И на весь прочий мир упорно, из века в век, протягивались полые бронзовые руки, выдавливая живую кровь. Лишь недавно повторилось это, о чем помнят столетние люди из аргынов, найманов, кереев, кипчаков. Теснимые и направляемые желтым идолом, пронеслись из края в край степи джунгарские хунтайчи[50]
, превращая тысячи малых окоёмов в единый окоём смерти.Кровь сочилась из туч. Оскалившие зубы лошади рвали живое тело. Руки акына бились в неразличимые струны, и голос приносил в комнату со стенами и потолком сразу все умолкнувшие некогда стоны:
Внизу под этой комнатой лежали в шкафах сшитые и пронумерованные бумаги о джунгарском нашествии. Среди холодных четких строк о выгоде от того империи живыми разрозненными всплесками прорывались донесения из линейных крепостей; «а тако ж устроили при фортеции девяносто семейств киргизов-кайсаков с малолетками, не разрешив джунгарцам лишить их живота», «И еще послан был в ставку к хунтайчи подъесаул Зыков с десятью казаками, дабы предупредить того о недопущении воровства и разбоя оных джунгарцев противу мирных киргизов, изъявивших прийти в российское подданство. Для того усилены караулы на постах, а для удержания джунгарцев в отдалении на валы выкачены пушки».

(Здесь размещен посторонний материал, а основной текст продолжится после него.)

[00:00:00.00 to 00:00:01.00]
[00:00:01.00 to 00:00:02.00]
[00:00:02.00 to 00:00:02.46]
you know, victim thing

Одинаково, как и сто лет назад в безвестной линейной фортеции, воспринимали человеческое горе эти люди. Но ничего не понимал бий Нуралы, как ничего не услышал бы в песне акына действительный статский советник Красовский. Мир расслаивался совсем в другой плоскости.

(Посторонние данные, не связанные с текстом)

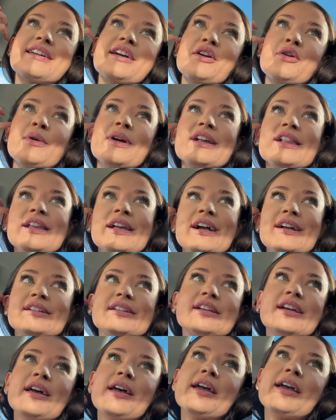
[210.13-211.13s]
I quickly had
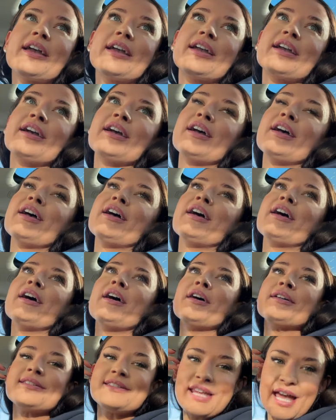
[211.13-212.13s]
a
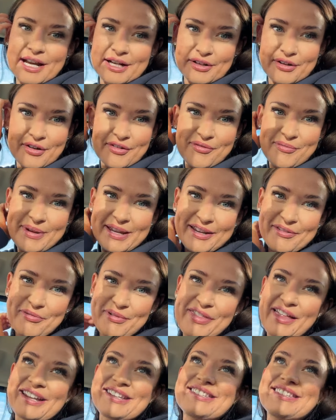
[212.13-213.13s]
sign off meeting
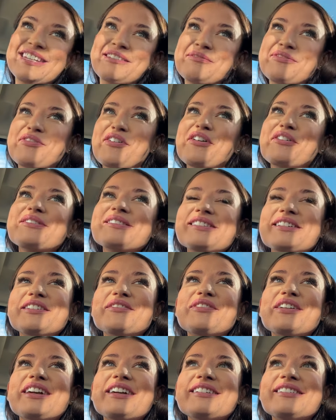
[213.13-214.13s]
with Anthony before I was
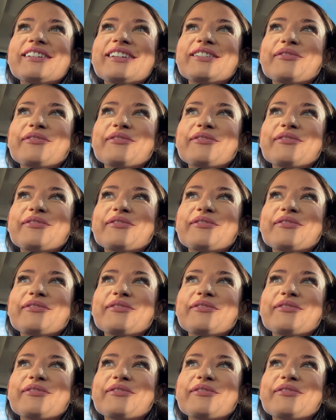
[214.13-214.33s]
leaving.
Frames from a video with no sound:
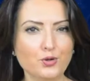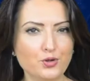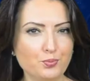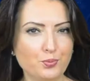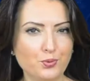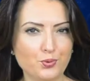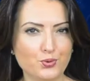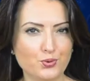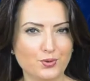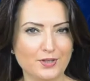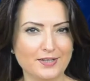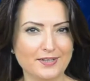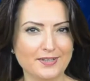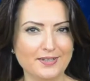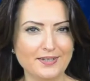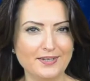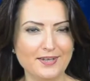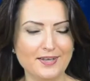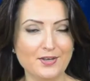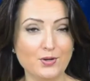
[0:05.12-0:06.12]
more
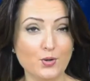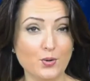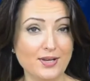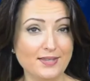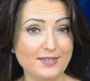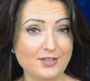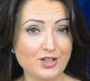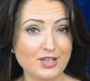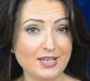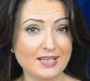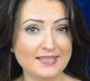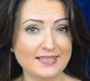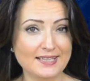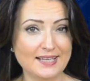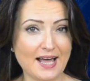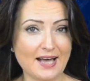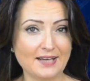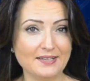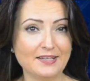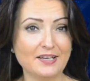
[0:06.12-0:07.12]
successful in jobs which
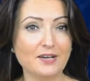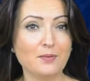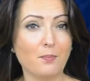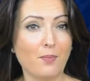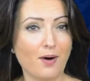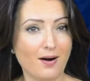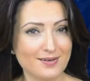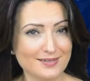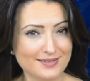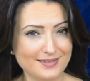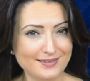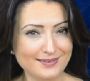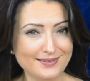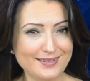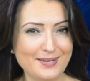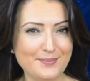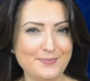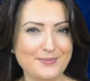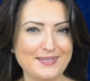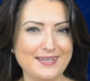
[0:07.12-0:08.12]
is able to use its
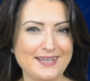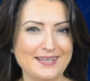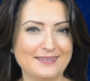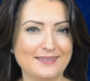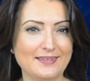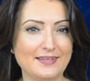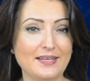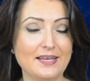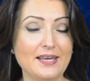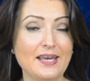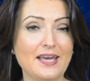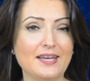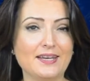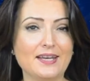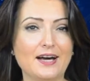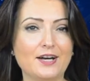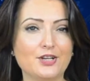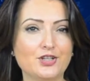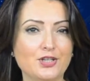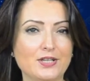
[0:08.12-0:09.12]
energies as planetary
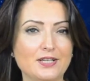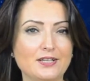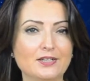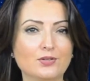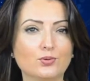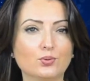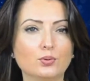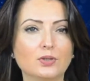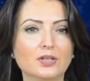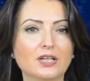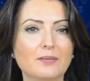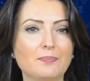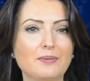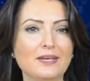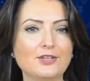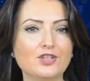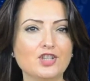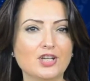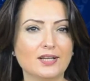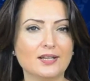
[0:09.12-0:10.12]
ruler Mars is
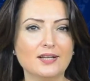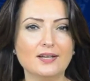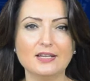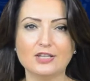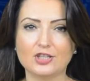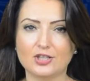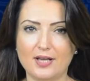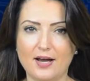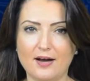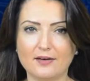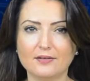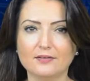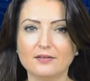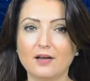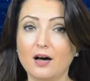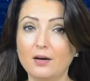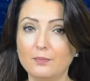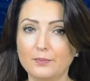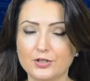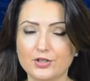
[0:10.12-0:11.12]
representing.
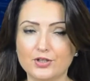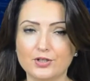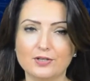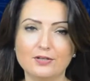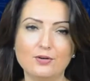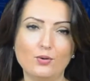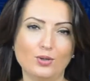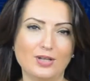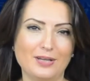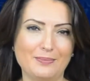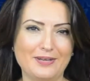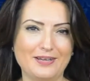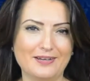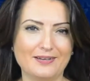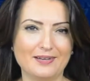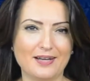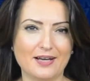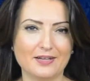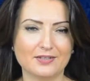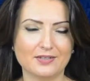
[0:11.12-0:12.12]
They may not
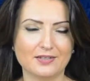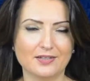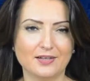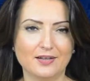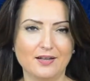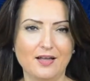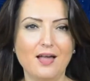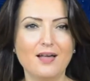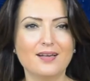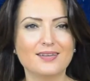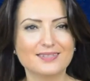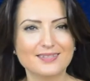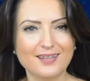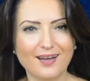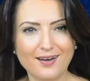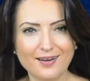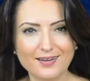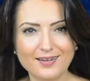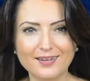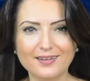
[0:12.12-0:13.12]
like calm, safe, and
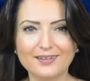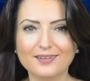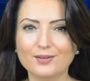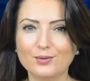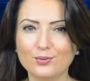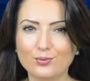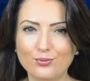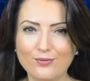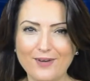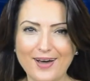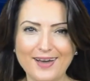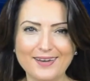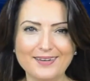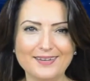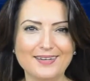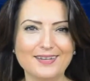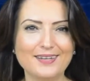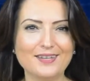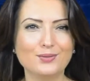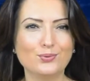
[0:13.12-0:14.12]
organized jobs.
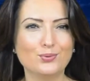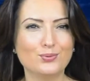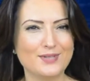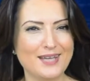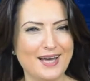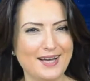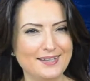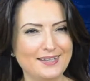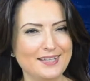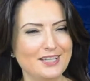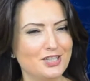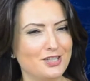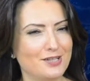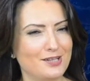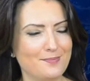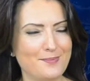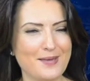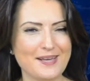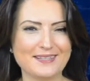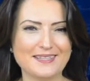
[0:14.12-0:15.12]
More
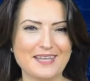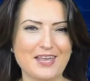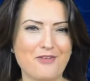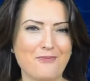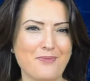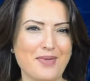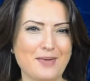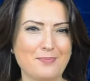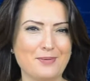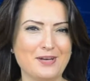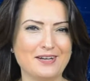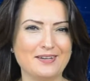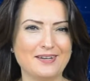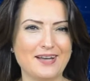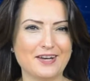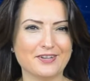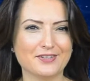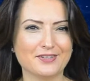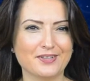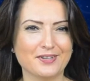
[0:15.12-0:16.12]
risky works that require
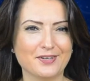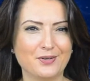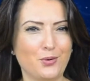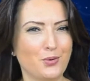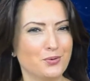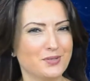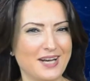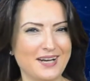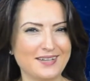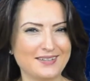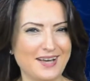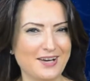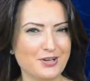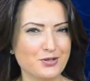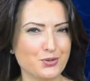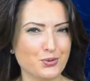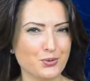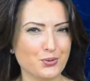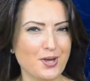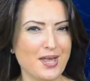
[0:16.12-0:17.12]
hassle and competition
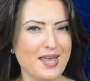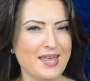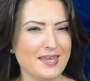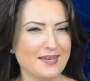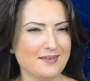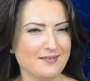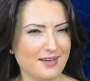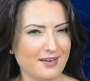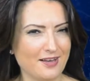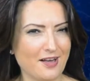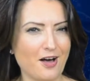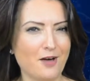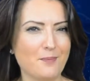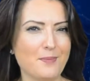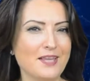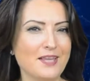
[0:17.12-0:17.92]
is just right for them.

Приготовленная бумага лежала нетронутой перед Николаем Ивановичем. Закончив песню скорби, Марабай долго еще держал одну и ту же ноту, словно никак не отпускали его бесчисленные тени. И вдруг властно переменил тембр: понесся сквозь время, могучими взмахами перепрыгивая реки, конь Тайбурыл. Копыта коня оставляли следы-озера, и ехал на нем связанный с ним воедино, с каждой травинкой в степи батыр Кобланды. Потом мерно и неутомимо скакали сорок батыров в помощь осажденной капырами Казани, шли вдоль поросшего камышом моря в Крым ногайлинские дружины. И нисколько не беспокоился Генерал, что это с русскими, осаждавшими Казань, ехали когда-то мериться силами степные батыры.
Безостановочно, лишь провожая всякий сюжет установленной для него музыкой, играл акын. В одном лице шло теперь присущее степи состязание двух сторон. Айтыс следовал за айтысом: с прямой, не уклоняющейся от назначенной мысли образностью говорили друг с другом сказители-жырау, ханы, батыры, акыны. Реальный спор, происходивший сто и тысячу лет назад, не прекращался, и до предела напряжено было действие. Слушатель попеременно становился на ту и другую сторону, как бы копьем разя противника в самое незащищенное место. В том была естественная справедливость. Никакого прикрытия не полагалось в таком поединке, и победа в нем становилась на века правилом жизни.